Still desiring amicable relations with the Senegalese, the Stadholder (still traveling about that region) granted them partial autonomy and their own government. His gloomy son Jason marched through a bit later with most of the Vastmark army, including their precious four airships, on his way north-east to bring the tribes of the Adwaghost to heel.

Prince Jason’s army entered the desolate plains with high hopes and jaunty banners. After a month of hiking, however, everyone was growing bored and tired. There was nothing in these lands but sand, scratchy bushes, long barren ridges and the tracks of an inordinate number of nomads… but not a single Berber could be found.

After two months of marching about, one of the zeppelins flashed an alert to the prince – leading his army from the van, as ever -- tribesmen sighted. Many tribesmen! A party of Seguan scouts were sent forward and soon they returned in haste to report a vast army of Berbers – more desert-rats than anyone had ever seen – were sweeping around the Vastmarki army in a huge crescent…

Forewarned, Prince Jason immediately retired to the south. Guided by his airship scouts, he was able to deftly extract his army from the trap and the Europeans marched back home as fast as humanly possible… the Berber crescent closed on nothing … only dusty ground and muddled footprints.

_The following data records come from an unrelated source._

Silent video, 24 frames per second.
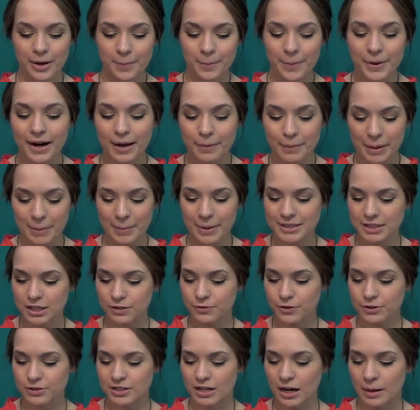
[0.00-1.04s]
But I made
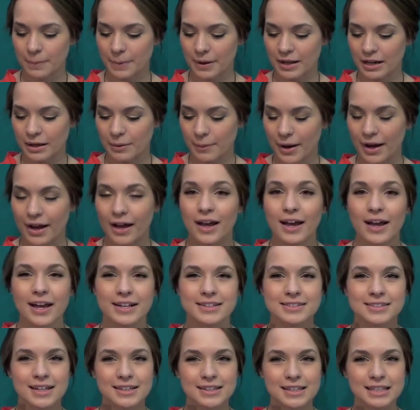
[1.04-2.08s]
myself use it up anyway.
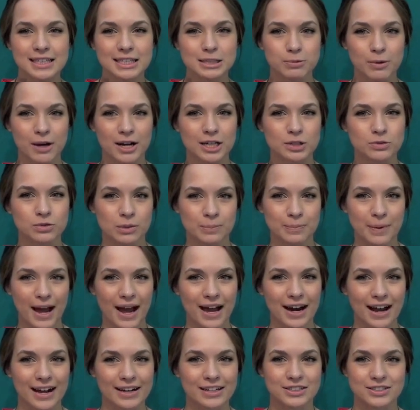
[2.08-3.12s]
It's not that these products were
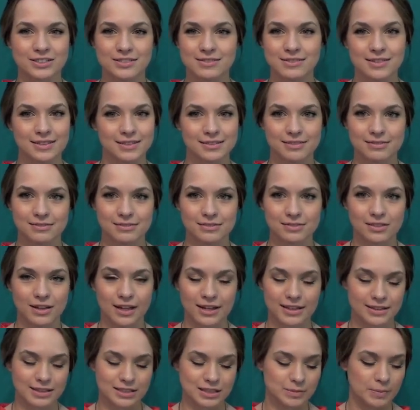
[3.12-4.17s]
bad, I just didn't
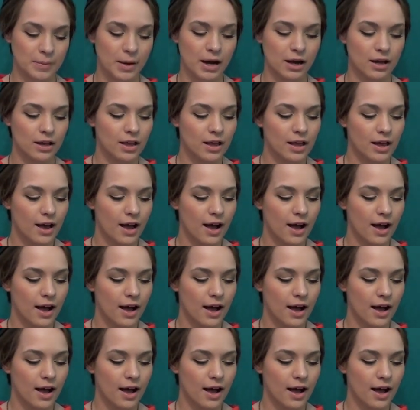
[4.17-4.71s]
like the smell.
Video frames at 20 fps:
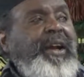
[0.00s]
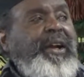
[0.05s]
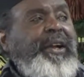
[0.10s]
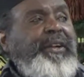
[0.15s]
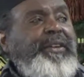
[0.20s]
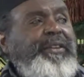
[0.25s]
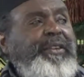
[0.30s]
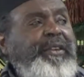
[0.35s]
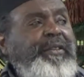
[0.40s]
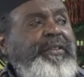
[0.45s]
I
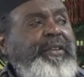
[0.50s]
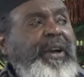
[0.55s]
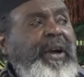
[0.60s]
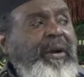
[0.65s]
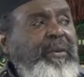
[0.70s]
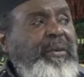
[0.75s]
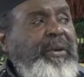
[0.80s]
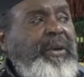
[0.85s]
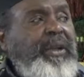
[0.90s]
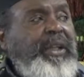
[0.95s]
said, if
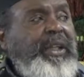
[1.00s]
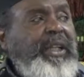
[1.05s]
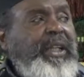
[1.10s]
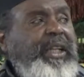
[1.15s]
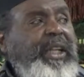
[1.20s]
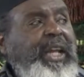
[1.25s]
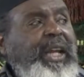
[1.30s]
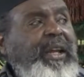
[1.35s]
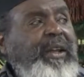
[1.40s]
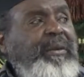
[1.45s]
y'all want to get
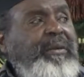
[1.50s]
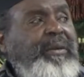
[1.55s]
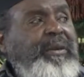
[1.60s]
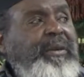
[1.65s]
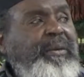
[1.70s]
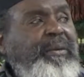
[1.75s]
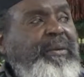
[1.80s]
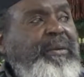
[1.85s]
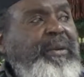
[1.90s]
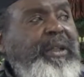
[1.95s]
down with
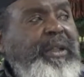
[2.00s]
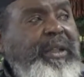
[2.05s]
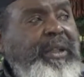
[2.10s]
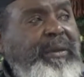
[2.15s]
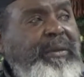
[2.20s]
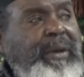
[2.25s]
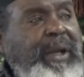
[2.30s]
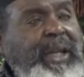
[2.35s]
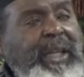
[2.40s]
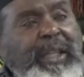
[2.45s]
the real
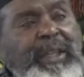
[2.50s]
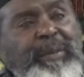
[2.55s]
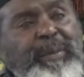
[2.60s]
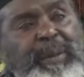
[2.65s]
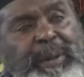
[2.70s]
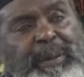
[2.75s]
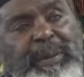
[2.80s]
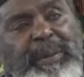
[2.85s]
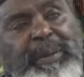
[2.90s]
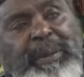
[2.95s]
Iraqi
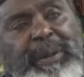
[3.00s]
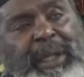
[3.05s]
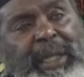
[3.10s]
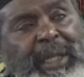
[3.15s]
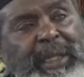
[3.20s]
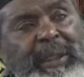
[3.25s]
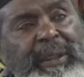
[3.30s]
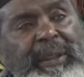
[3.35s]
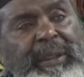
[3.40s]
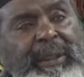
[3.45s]
people,
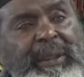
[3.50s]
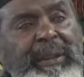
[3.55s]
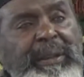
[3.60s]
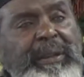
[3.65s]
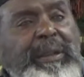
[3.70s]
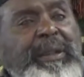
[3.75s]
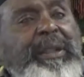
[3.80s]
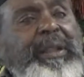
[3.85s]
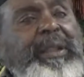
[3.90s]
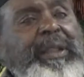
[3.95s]
I'll, uh,
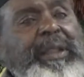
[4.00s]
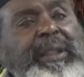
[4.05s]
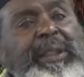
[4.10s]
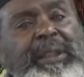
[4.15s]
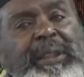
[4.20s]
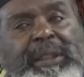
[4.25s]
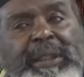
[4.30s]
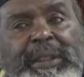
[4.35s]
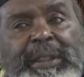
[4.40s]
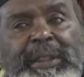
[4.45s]

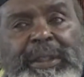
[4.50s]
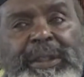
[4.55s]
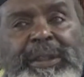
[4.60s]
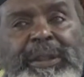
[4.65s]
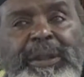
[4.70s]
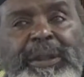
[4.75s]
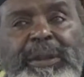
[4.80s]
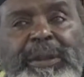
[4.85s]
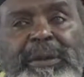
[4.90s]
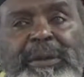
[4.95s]

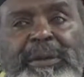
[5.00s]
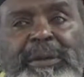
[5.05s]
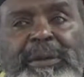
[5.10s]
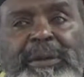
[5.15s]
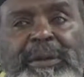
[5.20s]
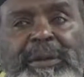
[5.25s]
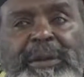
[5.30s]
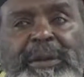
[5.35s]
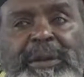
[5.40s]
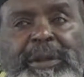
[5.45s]
you know,
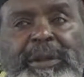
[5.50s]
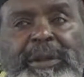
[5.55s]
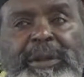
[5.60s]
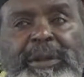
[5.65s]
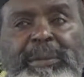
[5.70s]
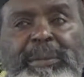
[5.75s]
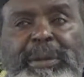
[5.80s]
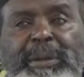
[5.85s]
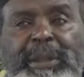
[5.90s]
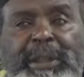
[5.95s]

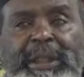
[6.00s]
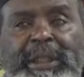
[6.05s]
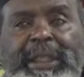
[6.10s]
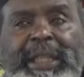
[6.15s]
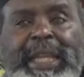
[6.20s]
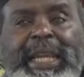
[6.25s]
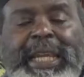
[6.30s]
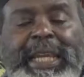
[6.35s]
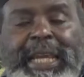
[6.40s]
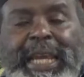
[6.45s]
but
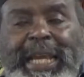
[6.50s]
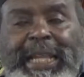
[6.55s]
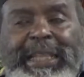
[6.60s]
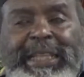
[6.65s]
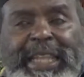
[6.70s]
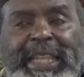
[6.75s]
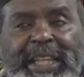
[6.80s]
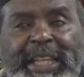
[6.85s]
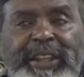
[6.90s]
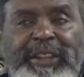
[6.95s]
they got
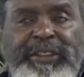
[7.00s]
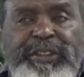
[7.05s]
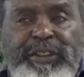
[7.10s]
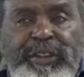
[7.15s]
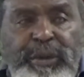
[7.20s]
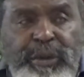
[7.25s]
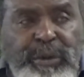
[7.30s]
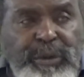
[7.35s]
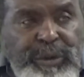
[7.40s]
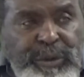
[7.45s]
their
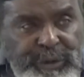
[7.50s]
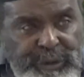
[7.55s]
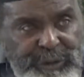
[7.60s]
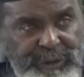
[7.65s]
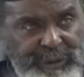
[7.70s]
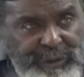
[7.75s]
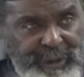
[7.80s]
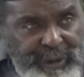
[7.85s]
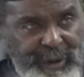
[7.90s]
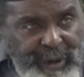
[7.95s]
stooges
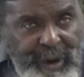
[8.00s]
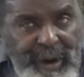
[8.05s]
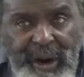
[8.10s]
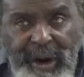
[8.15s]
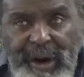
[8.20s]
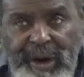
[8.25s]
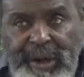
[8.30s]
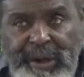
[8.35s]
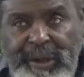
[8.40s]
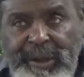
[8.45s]

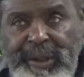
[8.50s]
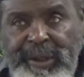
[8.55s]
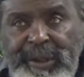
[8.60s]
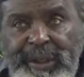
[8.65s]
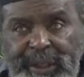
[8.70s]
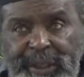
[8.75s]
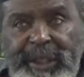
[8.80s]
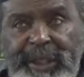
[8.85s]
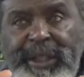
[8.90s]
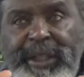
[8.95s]

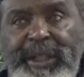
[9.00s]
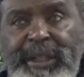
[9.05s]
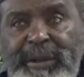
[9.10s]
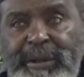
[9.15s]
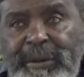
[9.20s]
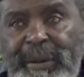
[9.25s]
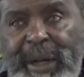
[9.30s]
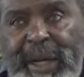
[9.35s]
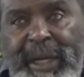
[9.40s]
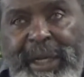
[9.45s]
in
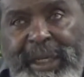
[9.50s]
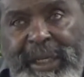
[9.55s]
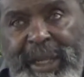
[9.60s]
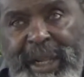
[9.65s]
Iraq.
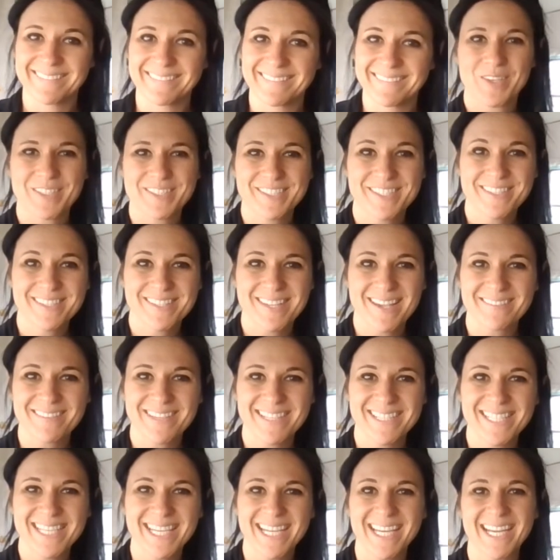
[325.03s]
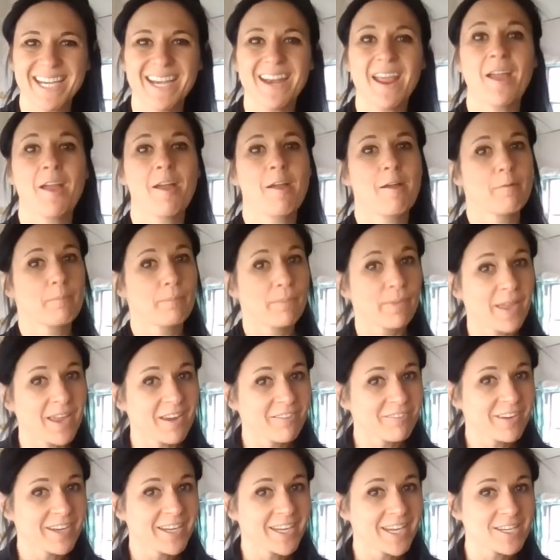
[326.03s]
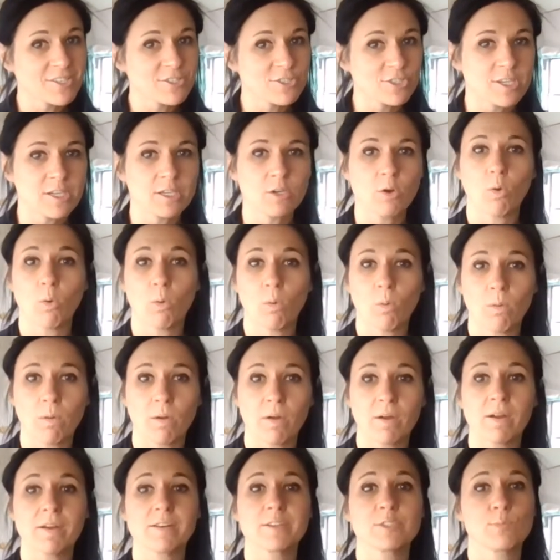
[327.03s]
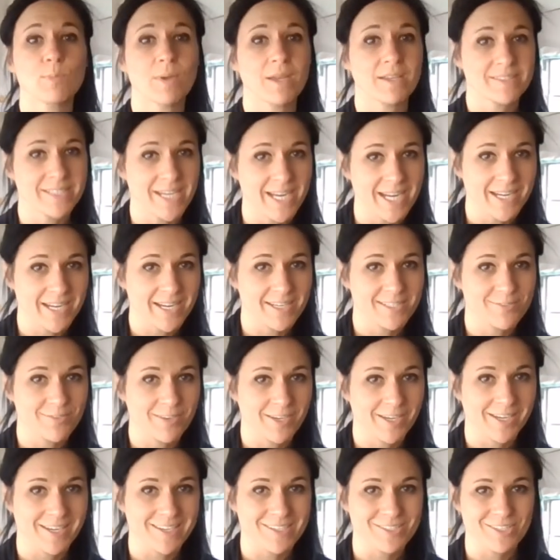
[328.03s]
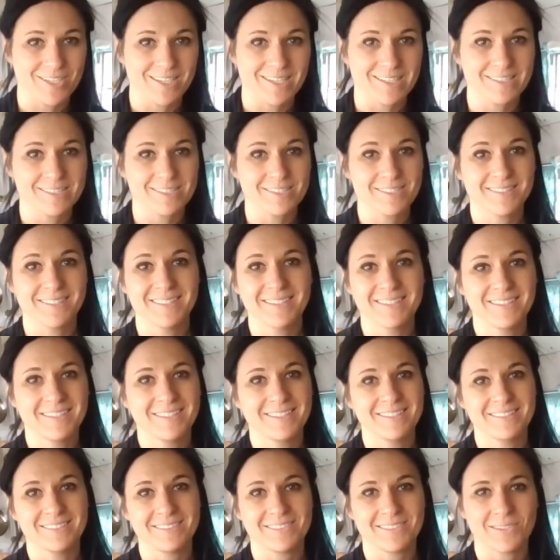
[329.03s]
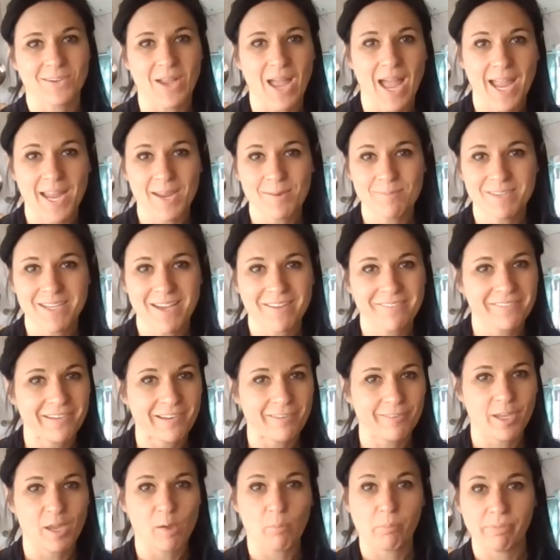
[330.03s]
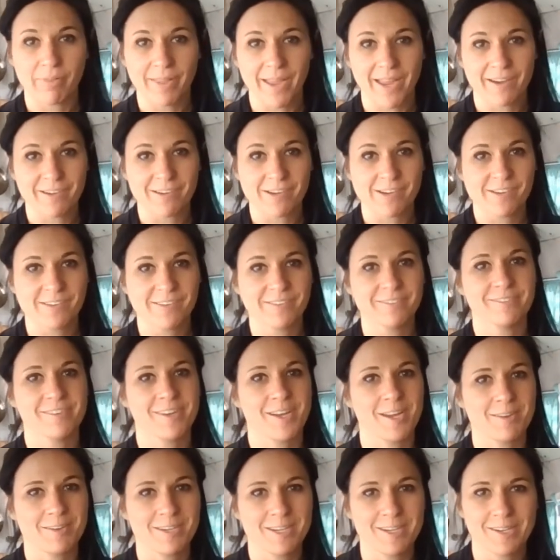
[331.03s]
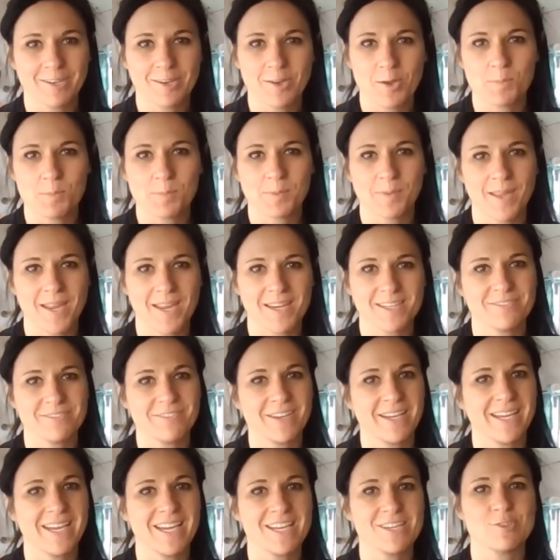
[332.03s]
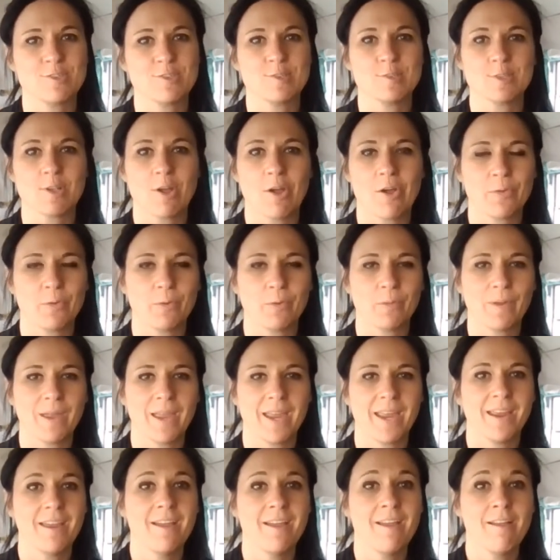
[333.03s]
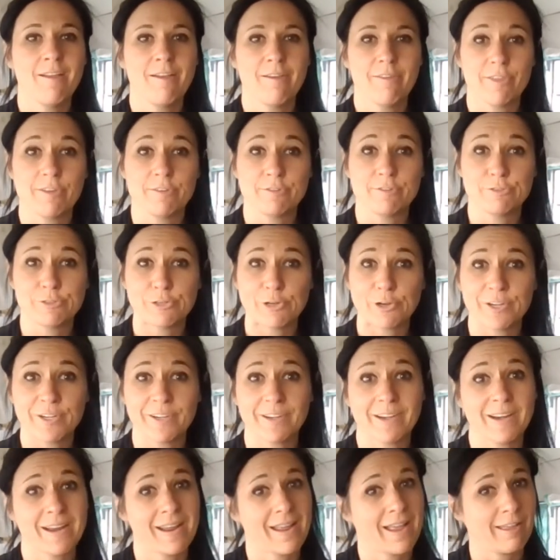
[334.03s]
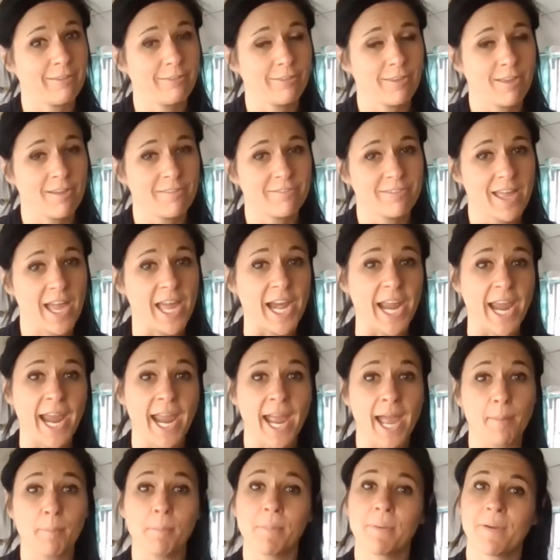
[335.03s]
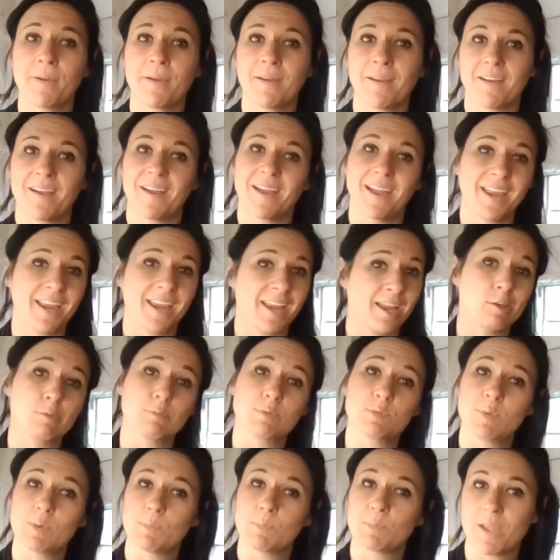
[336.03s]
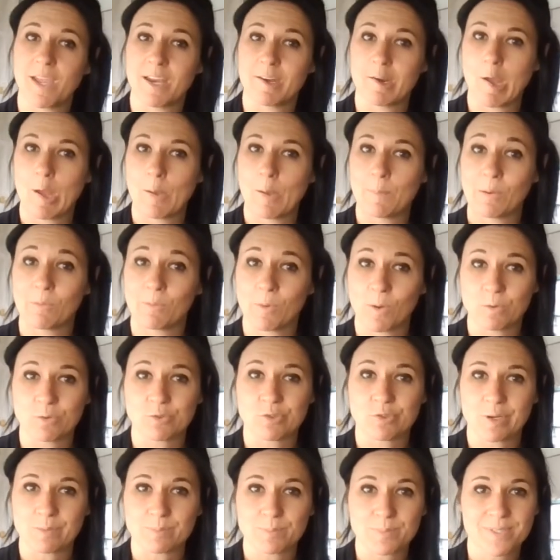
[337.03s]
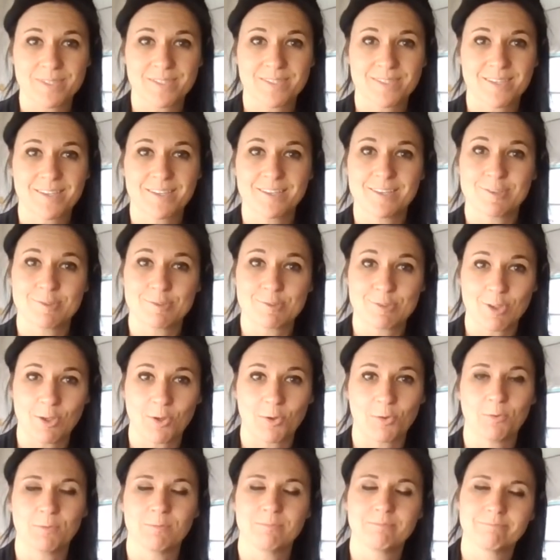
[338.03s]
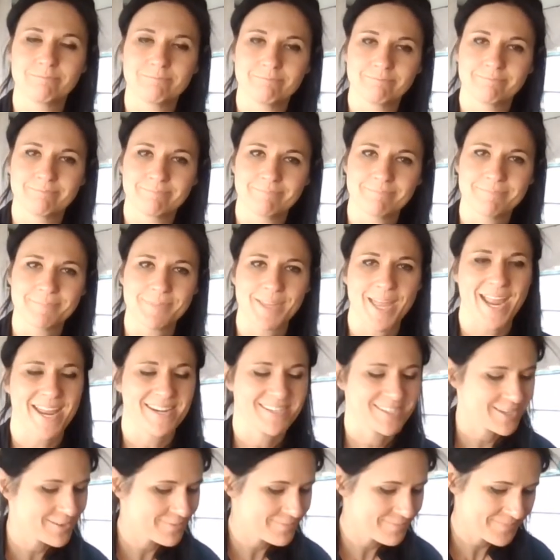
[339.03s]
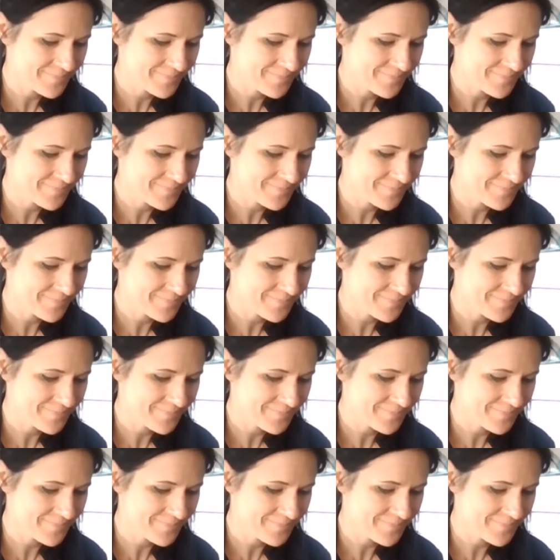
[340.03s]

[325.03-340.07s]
Question 17, planned vacation or spontaneous vacations? So I am definitely a planner. I'm going to go planned vacations all the way. The Dirt, I love that app. It helps me plan all my road trips. So planned.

The three sheikhs considered the signs, listened to the reports of their scouts and thought long and hard about the matter of the flying sausages and how far a man could see in this land of rock and sand if he stood on a high place. The Berber armies faded away into the sand, vanishing to the north.

An embassy from the Sisters of the Rose arrived in Minden by way of Senegal, looked around, consulted their maps and then gave up and had tea. Apparently someone had told them the province was Lencolar – which was very far from the truth.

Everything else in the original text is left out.